L'Afrique du Sud défend une ONU plus forte et plus représentative

25 septembre 2010
Des troupes sud-africaines participent aux opérations de maintien de la paix de l'ONU.

« Aucune transformation de l'ONU ne peut être réalisée sans une réforme fondamentale du Conseil de sécurité », a indiqué samedi la ministre des Relations internationales d'Afrique du Sud, Nkoana-Mashabane, lors de son intervention devant la 65ème Assemblée générale de l'ONU.

Devant les États membres, elle a cité l'ancien Président sud-africain, Nelson Mandela, qui estimait que l'ONU devait « réaffirmer son rôle, redéfinir sa structure et réorganisé son fonctionnement », afin de mieux « refléter la diversité de notre univers et d'assurer l'égalité entre les nations au sein du système de relations internationales, en particulier au sein du Conseil de sécurité ».

Réaffirmant ensuite « la foi de l'Afrique du Sud dans le multilatéralisme et le rôle central de l'ONU dans la gouvernance mondiale », Nkoana-Mashabane a estimé que l'ONU devait être renforcée pour « relever les défis qui se présentent aujourd''hui au monde ».

« Nous croyons que la revitalisation de l'Assemblée générale reste le fondement du calendrier de réforme de l'ONU », a-t-elle poursuivi, avant se souligner que la l'Assemblée générale était « l'organe représentatif central des délibérations » et jouait « un rôle critique dans la mise en place des standards du droit international ».

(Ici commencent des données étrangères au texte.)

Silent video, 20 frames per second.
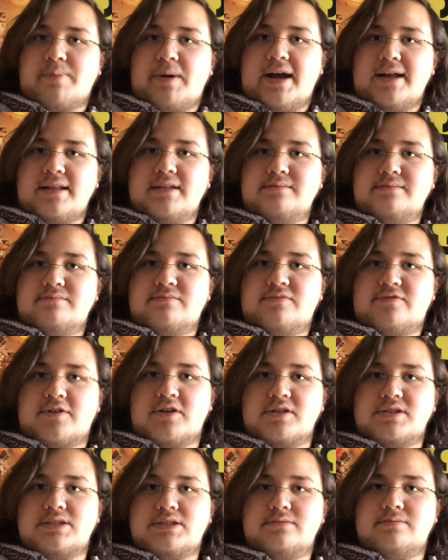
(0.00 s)
pilot
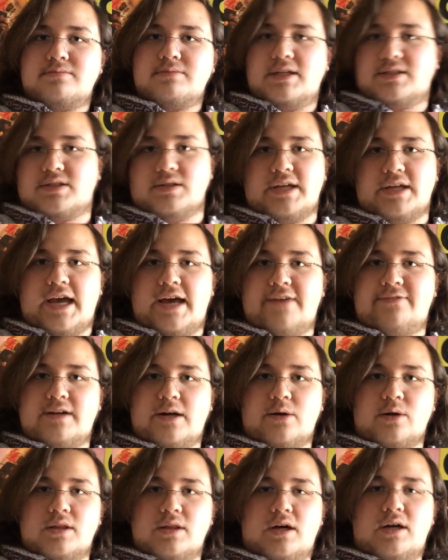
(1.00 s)
first. It's only half an
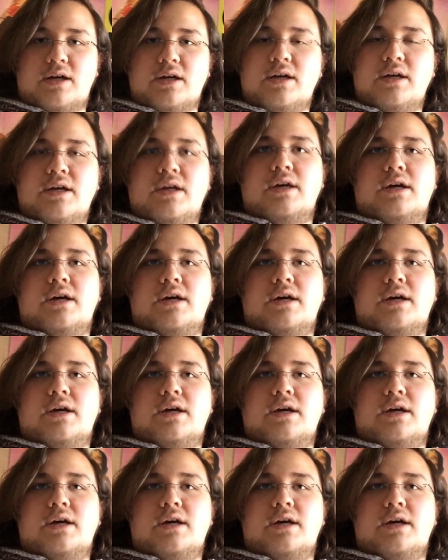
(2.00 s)
hour long.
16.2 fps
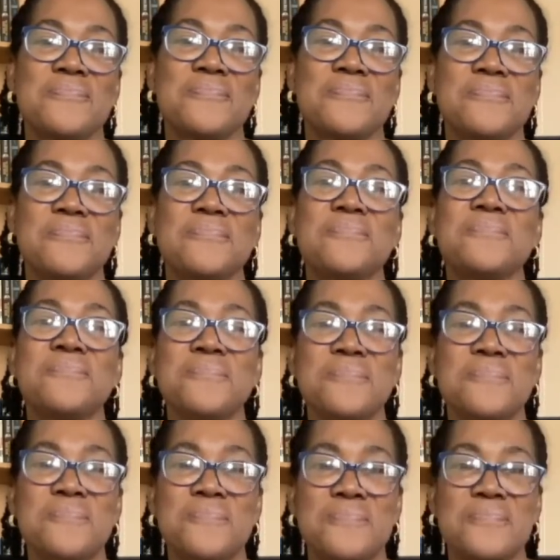
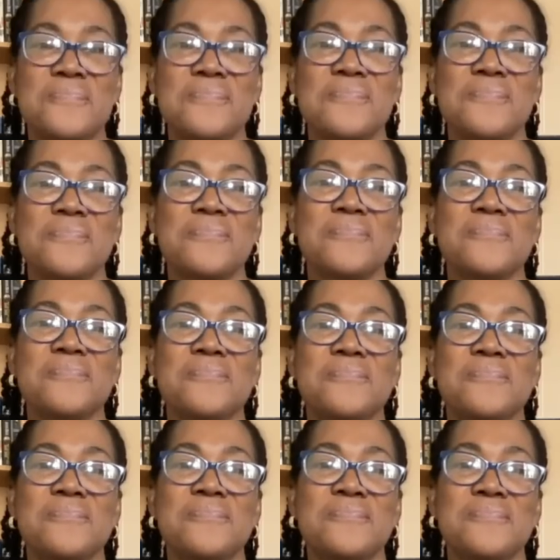
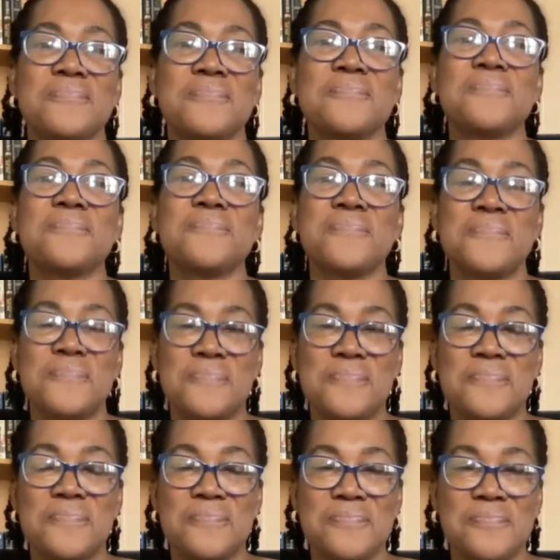
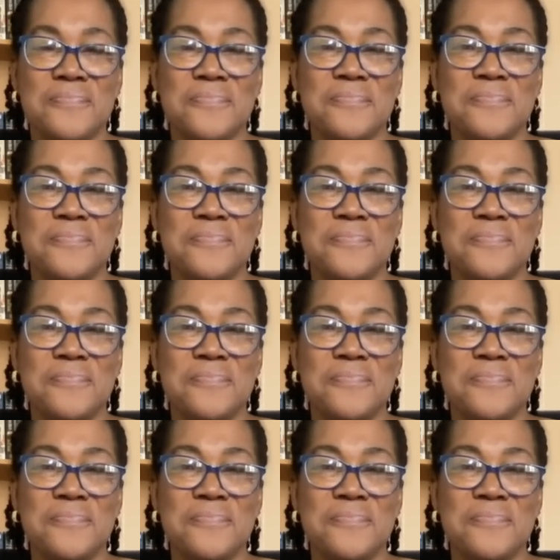This person isn't speaking.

Dans ce contexte, « l'Afrique du Sud soutiendra toutes les mesures qui sont destinées à renforcer l'efficacité de l'Assemblée générale », a encore ajouté la ministre, « en particulier parce qu'à plusieurs reprises elle a agit promptement quand le Conseil de sécurité ne le voulait pas ou n'en n'était pas capable, comme lors du conflit à Gaza en 2009 ».

Selon Nkoana-Mashabane, « aucune transformation de l'ONU ne peut être réalisée sans une réforme fondamentale du Conseil de sécurité ». Pour son pays, « l'objectif de la réforme devrait être la création d'un Conseil de sécurité vraiment représentatif et efficace pour répondre aux crises internationales ».

Insistant également sur le fait que « l'ONU doit voir l'Afrique comme un partenaire dans le maintien de la paix et la gestion des conflits », elle a souhaité que les liens entre le Conseil de sécurité de l'ONU et le Conseil de sécurité et de paix de l'Union africaine devaient être encore renforcés.

En conclusion, Nkoana-Mashabane a indiqué que son pays avait reçu le soutien des pays de l'Union africaine pour être candidat à un siège de membre non permanent du Conseil de sécurité l'ONU à l'automne prochain.

« Nous restons prêts à continuer à contribuer à la réalisation de la paix et de la sécurité dans le monde », a-t-elle conclu.